_PROVIDED DATA_.
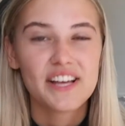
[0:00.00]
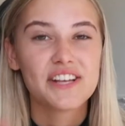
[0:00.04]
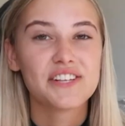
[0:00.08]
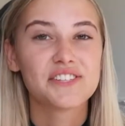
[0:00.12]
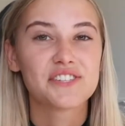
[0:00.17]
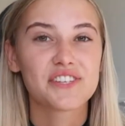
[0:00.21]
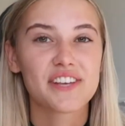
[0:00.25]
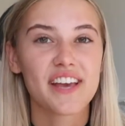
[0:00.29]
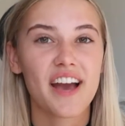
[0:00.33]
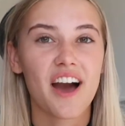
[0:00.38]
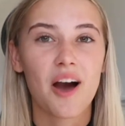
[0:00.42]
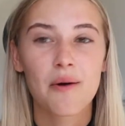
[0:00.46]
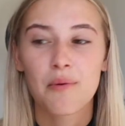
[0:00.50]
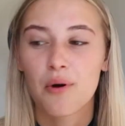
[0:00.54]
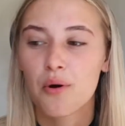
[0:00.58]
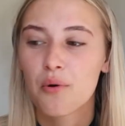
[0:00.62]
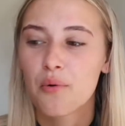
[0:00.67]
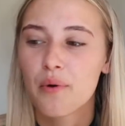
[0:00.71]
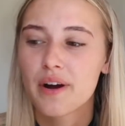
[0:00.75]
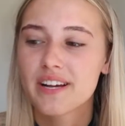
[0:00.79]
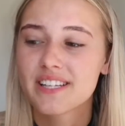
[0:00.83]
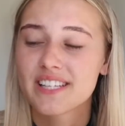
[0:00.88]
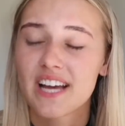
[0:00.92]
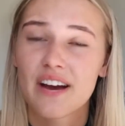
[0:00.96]
So yeah, I'm
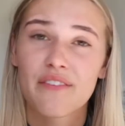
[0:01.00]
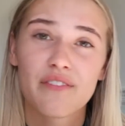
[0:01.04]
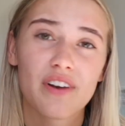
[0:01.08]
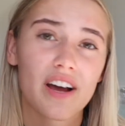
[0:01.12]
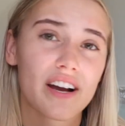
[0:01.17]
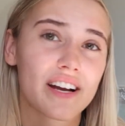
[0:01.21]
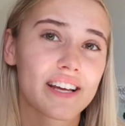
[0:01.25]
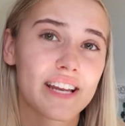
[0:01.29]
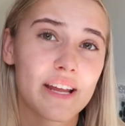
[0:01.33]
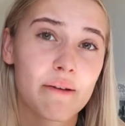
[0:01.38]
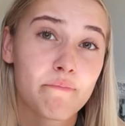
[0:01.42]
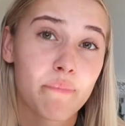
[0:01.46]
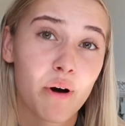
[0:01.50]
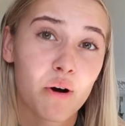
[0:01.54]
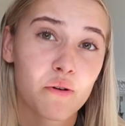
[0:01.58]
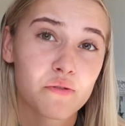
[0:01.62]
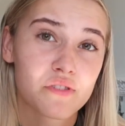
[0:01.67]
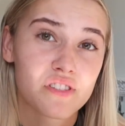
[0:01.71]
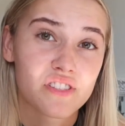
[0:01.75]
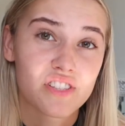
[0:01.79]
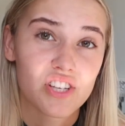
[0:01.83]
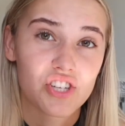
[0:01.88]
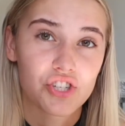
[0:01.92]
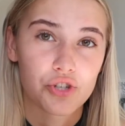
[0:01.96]
always having like an impulse
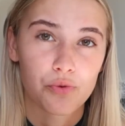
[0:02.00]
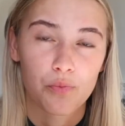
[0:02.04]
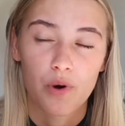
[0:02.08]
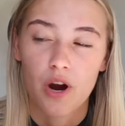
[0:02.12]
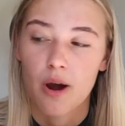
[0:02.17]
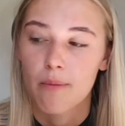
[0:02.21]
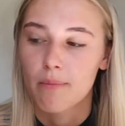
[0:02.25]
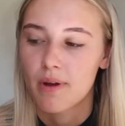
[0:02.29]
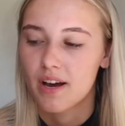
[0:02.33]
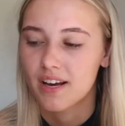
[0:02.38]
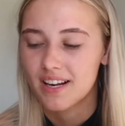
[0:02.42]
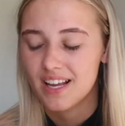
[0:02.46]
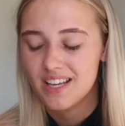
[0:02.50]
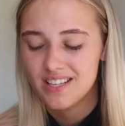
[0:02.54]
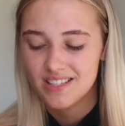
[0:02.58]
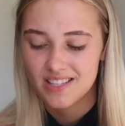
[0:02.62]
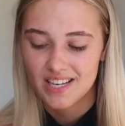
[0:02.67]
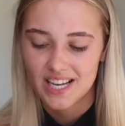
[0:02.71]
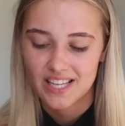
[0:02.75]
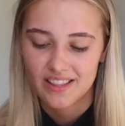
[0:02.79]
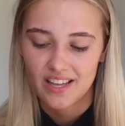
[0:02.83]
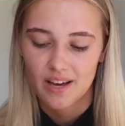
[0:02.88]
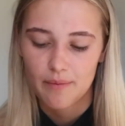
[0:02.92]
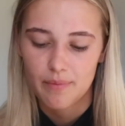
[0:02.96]
decision where I'm like, let's
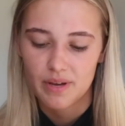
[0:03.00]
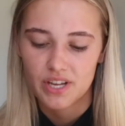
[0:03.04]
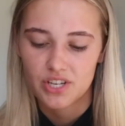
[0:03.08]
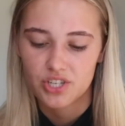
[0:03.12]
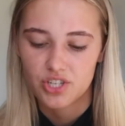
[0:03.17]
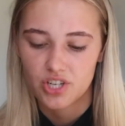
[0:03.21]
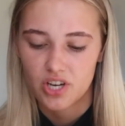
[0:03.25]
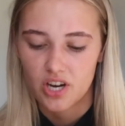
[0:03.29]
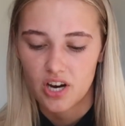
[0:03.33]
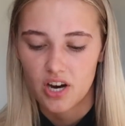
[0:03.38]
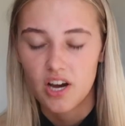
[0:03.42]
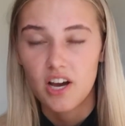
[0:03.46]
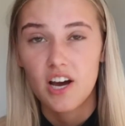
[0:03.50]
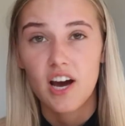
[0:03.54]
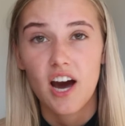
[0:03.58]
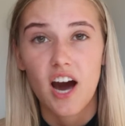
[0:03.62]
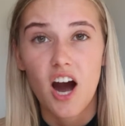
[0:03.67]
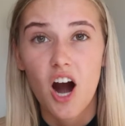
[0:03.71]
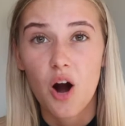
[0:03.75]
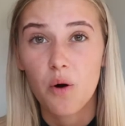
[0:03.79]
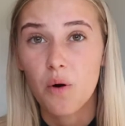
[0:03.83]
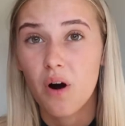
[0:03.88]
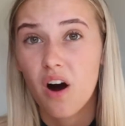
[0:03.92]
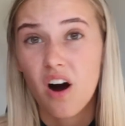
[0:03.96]
delete that picture,
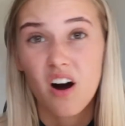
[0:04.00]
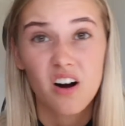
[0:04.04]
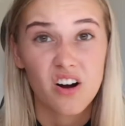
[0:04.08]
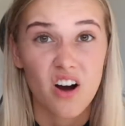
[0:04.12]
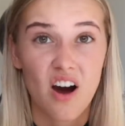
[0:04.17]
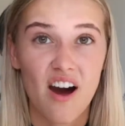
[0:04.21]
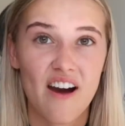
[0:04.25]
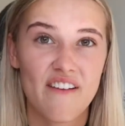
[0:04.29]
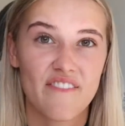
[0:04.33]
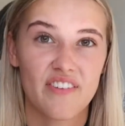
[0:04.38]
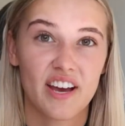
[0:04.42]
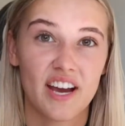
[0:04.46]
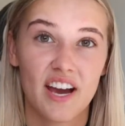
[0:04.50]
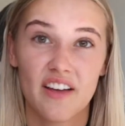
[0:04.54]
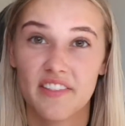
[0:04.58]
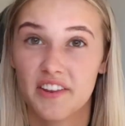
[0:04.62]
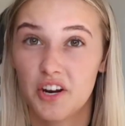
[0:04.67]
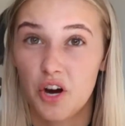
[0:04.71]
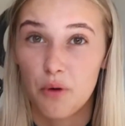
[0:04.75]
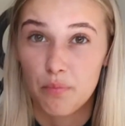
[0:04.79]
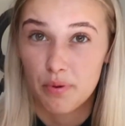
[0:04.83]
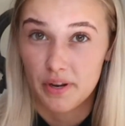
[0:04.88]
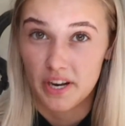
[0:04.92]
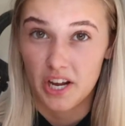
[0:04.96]
I'll archive it, and then
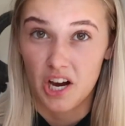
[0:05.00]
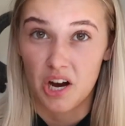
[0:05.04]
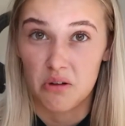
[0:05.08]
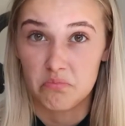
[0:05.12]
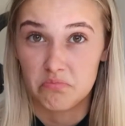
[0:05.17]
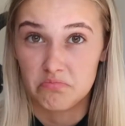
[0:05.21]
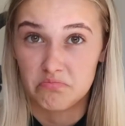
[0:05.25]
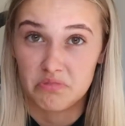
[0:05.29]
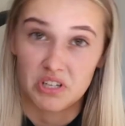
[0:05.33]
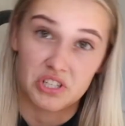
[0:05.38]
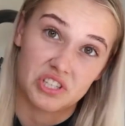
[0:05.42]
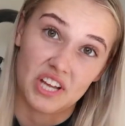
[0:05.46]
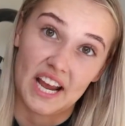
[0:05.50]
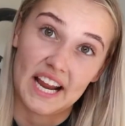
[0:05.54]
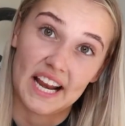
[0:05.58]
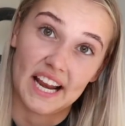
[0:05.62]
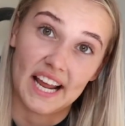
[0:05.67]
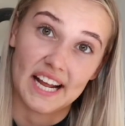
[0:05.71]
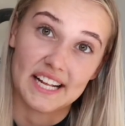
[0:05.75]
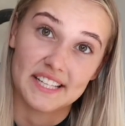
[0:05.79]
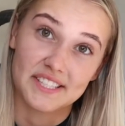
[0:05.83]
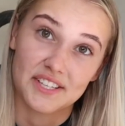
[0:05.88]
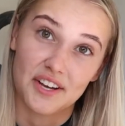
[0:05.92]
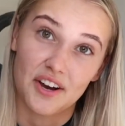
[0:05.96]
I'll put it up a day
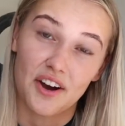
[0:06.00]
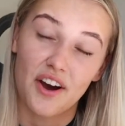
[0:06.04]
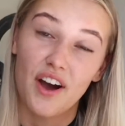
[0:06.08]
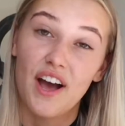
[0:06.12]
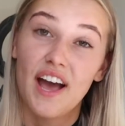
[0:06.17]
later.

_EXERCISE DETAILS_. Repeat every entry exactly. Do not include the pictures.

_RESULT OF THE TASK_.
[0:00.00]
[0:00.04]
[0:00.08]
[0:00.12]
[0:00.17]
[0:00.21]
[0:00.25]
[0:00.29]
[0:00.33]
[0:00.38]
[0:00.42]
[0:00.46]
[0:00.50]
[0:00.54]
[0:00.58]
[0:00.62]
[0:00.67]
[0:00.71]
[0:00.75]
[0:00.79]
[0:00.83]
[0:00.88]
[0:00.92]
[0:00.96]
So yeah, I'm
[0:01.00]
[0:01.04]
[0:01.08]
[0:01.12]
[0:01.17]
[0:01.21]
[0:01.25]
[0:01.29]
[0:01.33]
[0:01.38]
[0:01.42]
[0:01.46]
[0:01.50]
[0:01.54]
[0:01.58]
[0:01.62]
[0:01.67]
[0:01.71]
[0:01.75]
[0:01.79]
[0:01.83]
[0:01.88]
[0:01.92]
[0:01.96]
always having like an impulse
[0:02.00]
[0:02.04]
[0:02.08]
[0:02.12]
[0:02.17]
[0:02.21]
[0:02.25]
[0:02.29]
[0:02.33]
[0:02.38]
[0:02.42]
[0:02.46]
[0:02.50]
[0:02.54]
[0:02.58]
[0:02.62]
[0:02.67]
[0:02.71]
[0:02.75]
[0:02.79]
[0:02.83]
[0:02.88]
[0:02.92]
[0:02.96]
decision where I'm like, let's
[0:03.00]
[0:03.04]
[0:03.08]
[0:03.12]
[0:03.17]
[0:03.21]
[0:03.25]
[0:03.29]
[0:03.33]
[0:03.38]
[0:03.42]
[0:03.46]
[0:03.50]
[0:03.54]
[0:03.58]
[0:03.62]
[0:03.67]
[0:03.71]
[0:03.75]
[0:03.79]
[0:03.83]
[0:03.88]
[0:03.92]
[0:03.96]
delete that picture,
[0:04.00]
[0:04.04]
[0:04.08]
[0:04.12]
[0:04.17]
[0:04.21]
[0:04.25]
[0:04.29]
[0:04.33]
[0:04.38]
[0:04.42]
[0:04.46]
[0:04.50]
[0:04.54]
[0:04.58]
[0:04.62]
[0:04.67]
[0:04.71]
[0:04.75]
[0:04.79]
[0:04.83]
[0:04.88]
[0:04.92]
[0:04.96]
I'll archive it, and then
[0:05.00]
[0:05.04]
[0:05.08]
[0:05.12]
[0:05.17]
[0:05.21]
[0:05.25]
[0:05.29]
[0:05.33]
[0:05.38]
[0:05.42]
[0:05.46]
[0:05.50]
[0:05.54]
[0:05.58]
[0:05.62]
[0:05.67]
[0:05.71]
[0:05.75]
[0:05.79]
[0:05.83]
[0:05.88]
[0:05.92]
[0:05.96]
I'll put it up a day
[0:06.00]
[0:06.04]
[0:06.08]
[0:06.12]
[0:06.17]
later.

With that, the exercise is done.